When some species are heavily hunted, animal mortality increases and they have fewer offspring in the course of their lives.
To compensate for this, animals that are hunted often respond by becoming sexually mature and bearing young earlier than species that are not hunted. In other words, animals being hunted have a "faster" life history.
Until now we've believed that animals that grew fast did so at a cost. The idea has been that rapid physical maturity happens at the expense of a long-lived body. The early-growth individuals should therefore be more prone to disease and earlier natural death, partly due to a poorer immune system and increased physiological stress.
This pattern may indeed apply to some species. But an NTNU study of wild boar recently published in Oecologia shows that this is not always the case.
Wild boar are starting to establish themselves in Norway after spreading via Sweden. But this research team examined around 1,000 wild boars in the Châteauvillain-Arc-en-Barrois forest in France.
The most common cause of death for this wild boar population is hunting by humans.
"Evidence indicates that hunting by humans affects the population.

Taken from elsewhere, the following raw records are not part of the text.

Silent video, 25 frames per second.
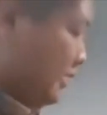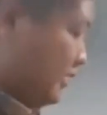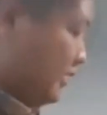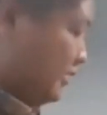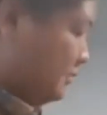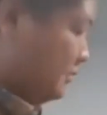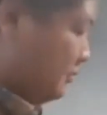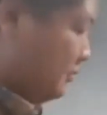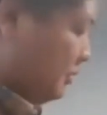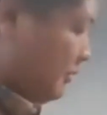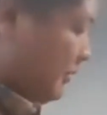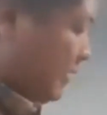And
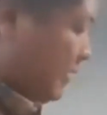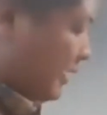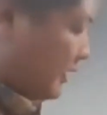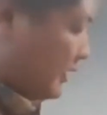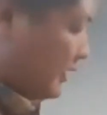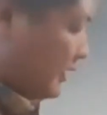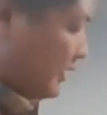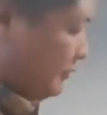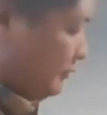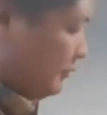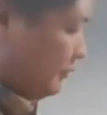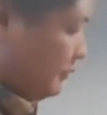then put it
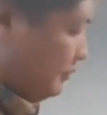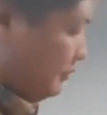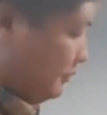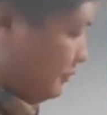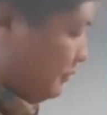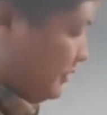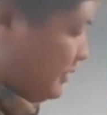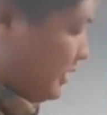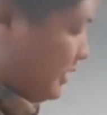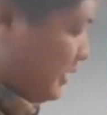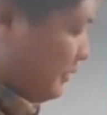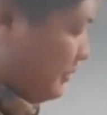back in,
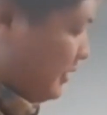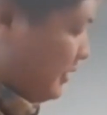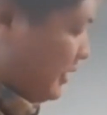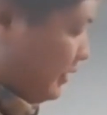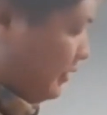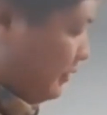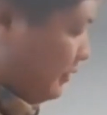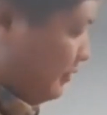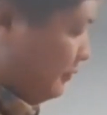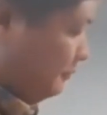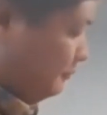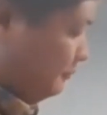same
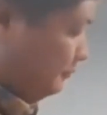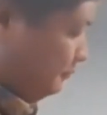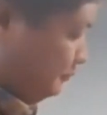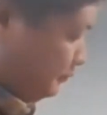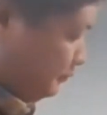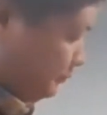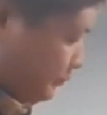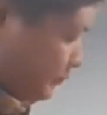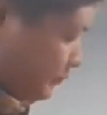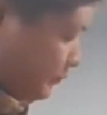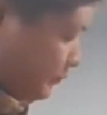thing.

The hunting pressure means it's advantageous for wild swine to become sexually mature and have young earlier," says Lara Veylit, first author of the study and a PhD candidate in the Department of Biology at the Norwegian University of Science and Technology (NTNU).
Normally, researchers would expect wild boars in this population to reproduce earlier, but also to die earlier as a result of higher stress on the body. What they observed went against the conventional knowledge in the field.

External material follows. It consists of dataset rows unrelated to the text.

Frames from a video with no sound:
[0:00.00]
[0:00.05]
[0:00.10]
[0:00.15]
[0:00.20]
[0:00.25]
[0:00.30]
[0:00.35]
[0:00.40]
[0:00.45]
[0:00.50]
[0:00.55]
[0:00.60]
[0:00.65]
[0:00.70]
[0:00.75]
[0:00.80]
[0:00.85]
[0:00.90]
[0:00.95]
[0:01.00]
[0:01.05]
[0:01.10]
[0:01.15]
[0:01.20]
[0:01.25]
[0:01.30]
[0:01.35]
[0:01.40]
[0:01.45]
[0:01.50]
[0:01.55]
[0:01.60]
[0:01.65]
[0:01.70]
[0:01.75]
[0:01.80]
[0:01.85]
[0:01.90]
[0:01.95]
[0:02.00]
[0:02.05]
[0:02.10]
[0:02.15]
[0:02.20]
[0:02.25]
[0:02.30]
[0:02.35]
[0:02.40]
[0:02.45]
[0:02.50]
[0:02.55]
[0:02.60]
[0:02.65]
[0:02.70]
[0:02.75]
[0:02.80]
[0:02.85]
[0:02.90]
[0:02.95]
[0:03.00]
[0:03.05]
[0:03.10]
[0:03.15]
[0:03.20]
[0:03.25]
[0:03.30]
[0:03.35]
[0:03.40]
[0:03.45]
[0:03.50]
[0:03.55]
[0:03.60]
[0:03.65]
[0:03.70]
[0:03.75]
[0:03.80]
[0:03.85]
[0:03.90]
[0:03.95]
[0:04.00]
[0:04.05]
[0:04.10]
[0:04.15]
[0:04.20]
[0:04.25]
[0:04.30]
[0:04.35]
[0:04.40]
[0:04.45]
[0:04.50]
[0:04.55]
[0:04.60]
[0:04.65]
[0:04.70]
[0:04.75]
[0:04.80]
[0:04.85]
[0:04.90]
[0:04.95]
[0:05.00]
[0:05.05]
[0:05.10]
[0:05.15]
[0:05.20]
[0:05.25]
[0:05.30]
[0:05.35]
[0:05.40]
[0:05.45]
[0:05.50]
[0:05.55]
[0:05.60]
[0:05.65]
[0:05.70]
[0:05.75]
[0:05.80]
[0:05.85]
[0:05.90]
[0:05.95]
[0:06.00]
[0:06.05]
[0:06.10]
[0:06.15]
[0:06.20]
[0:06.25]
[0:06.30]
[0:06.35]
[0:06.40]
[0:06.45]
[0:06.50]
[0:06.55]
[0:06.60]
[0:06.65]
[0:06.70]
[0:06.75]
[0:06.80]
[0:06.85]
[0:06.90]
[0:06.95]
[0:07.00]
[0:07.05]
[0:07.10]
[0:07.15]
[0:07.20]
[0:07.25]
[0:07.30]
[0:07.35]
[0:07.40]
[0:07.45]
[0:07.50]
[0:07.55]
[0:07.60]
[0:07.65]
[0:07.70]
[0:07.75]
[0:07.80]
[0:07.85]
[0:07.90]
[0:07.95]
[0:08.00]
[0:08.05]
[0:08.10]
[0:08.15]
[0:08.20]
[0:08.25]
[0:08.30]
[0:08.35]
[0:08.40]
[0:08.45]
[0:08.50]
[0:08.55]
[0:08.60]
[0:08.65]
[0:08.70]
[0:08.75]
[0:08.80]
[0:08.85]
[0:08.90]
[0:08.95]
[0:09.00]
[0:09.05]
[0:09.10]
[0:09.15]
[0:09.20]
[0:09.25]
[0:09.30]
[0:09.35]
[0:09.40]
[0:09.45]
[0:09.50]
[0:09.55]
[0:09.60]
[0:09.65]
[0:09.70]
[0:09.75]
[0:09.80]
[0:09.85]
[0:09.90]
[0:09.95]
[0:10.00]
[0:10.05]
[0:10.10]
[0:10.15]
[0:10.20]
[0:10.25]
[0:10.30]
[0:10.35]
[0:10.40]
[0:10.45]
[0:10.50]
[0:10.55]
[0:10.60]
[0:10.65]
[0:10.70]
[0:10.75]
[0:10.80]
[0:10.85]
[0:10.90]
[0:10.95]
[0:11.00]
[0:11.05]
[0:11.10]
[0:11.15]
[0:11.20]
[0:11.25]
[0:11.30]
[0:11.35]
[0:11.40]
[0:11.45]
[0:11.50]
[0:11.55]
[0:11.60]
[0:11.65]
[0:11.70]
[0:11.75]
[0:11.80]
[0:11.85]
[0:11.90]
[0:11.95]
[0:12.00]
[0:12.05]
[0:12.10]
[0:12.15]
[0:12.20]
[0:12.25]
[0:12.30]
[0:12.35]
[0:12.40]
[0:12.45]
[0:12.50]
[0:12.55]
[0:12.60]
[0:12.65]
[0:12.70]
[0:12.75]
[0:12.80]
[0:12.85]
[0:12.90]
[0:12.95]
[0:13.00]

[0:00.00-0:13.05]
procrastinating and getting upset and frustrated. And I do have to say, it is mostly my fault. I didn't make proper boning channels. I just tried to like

"We found that males that grew rapidly actually had lower mortality due to both hunting and natural causes," says Veylit.

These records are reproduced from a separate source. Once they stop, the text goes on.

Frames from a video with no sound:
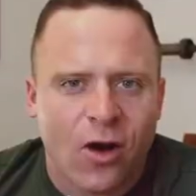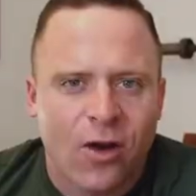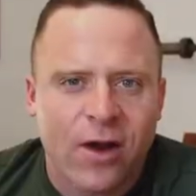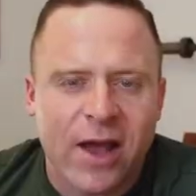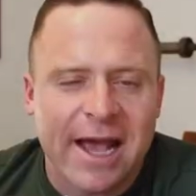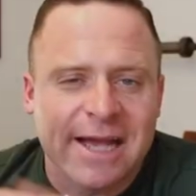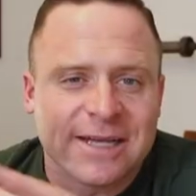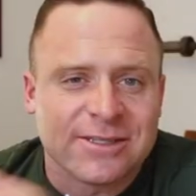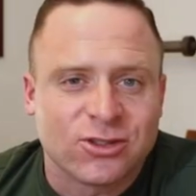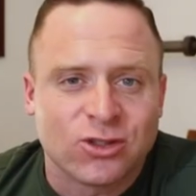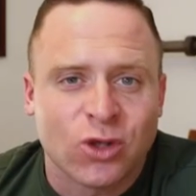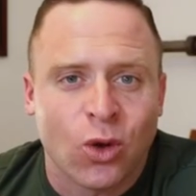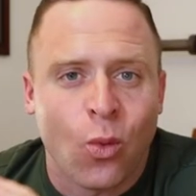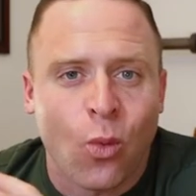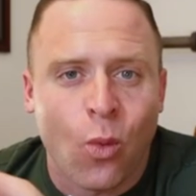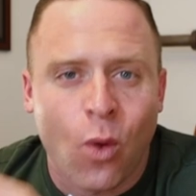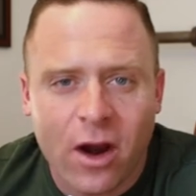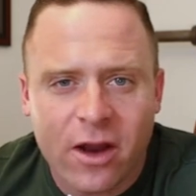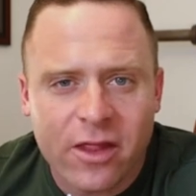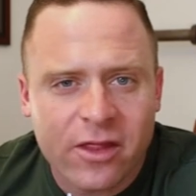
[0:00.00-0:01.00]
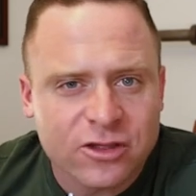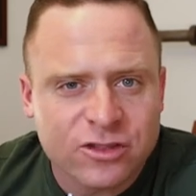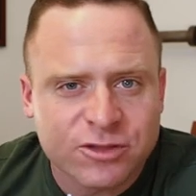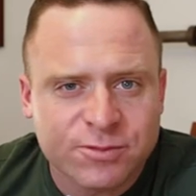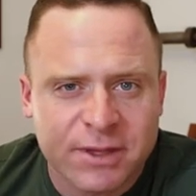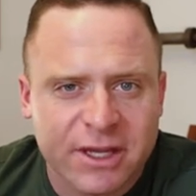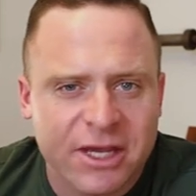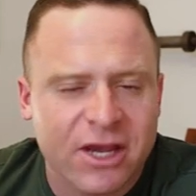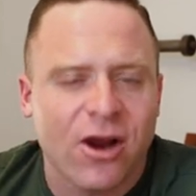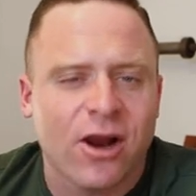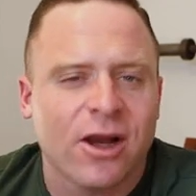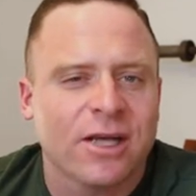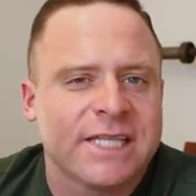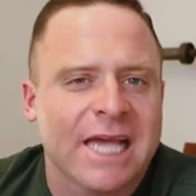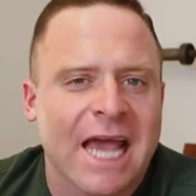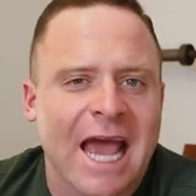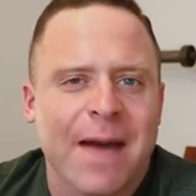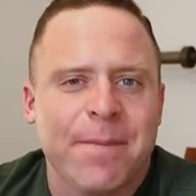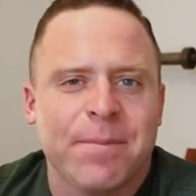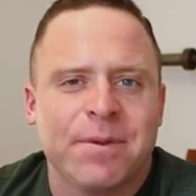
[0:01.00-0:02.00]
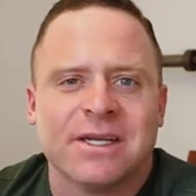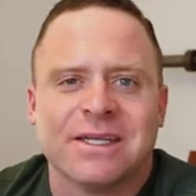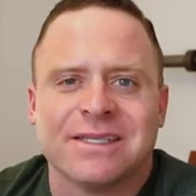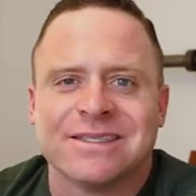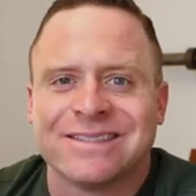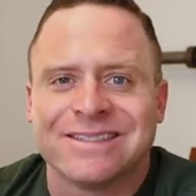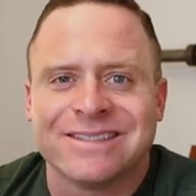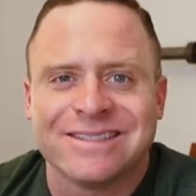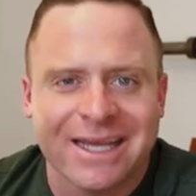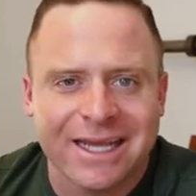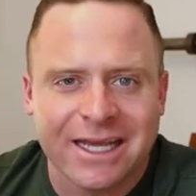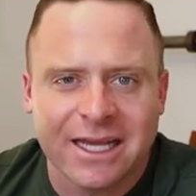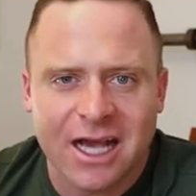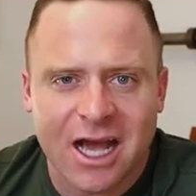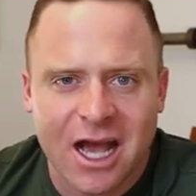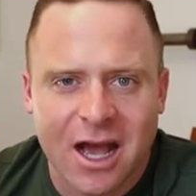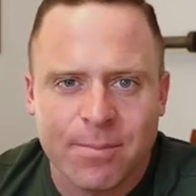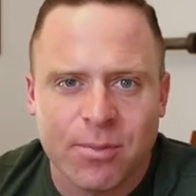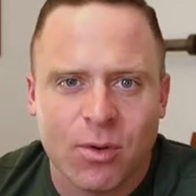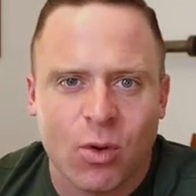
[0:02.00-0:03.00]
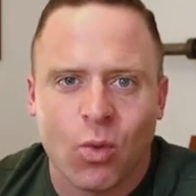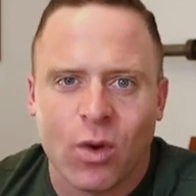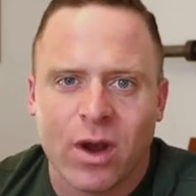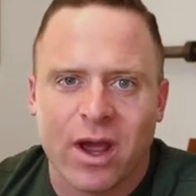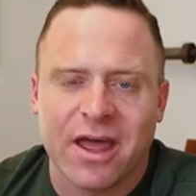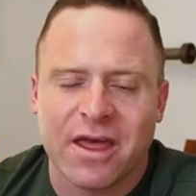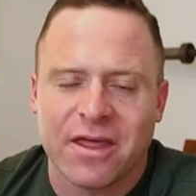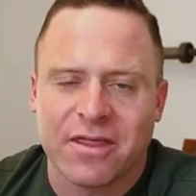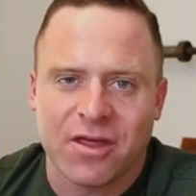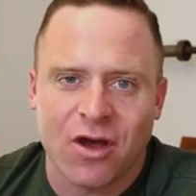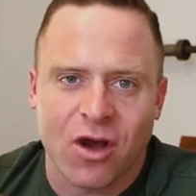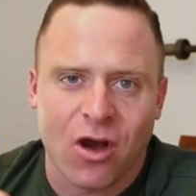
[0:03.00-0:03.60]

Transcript: Okay, so one of those PRs happened to sync up with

The faster-growing males also lived longer on average, whether taken by hunters or dying from natural causes.
This finding may indicate that the healthiest and most sexually attractive males are the early-maturing ones. They are also the best at hiding from hunters.
The mortality for the females was not affected by whether they developed early or late.
Females that reproduce early can be much smaller when they are young. The females only needed to reach 35 to 40 per cent of their adult weight when having their first litter.
But the strain this places on the body does not seem to make them more vulnerable or prone to early mortality.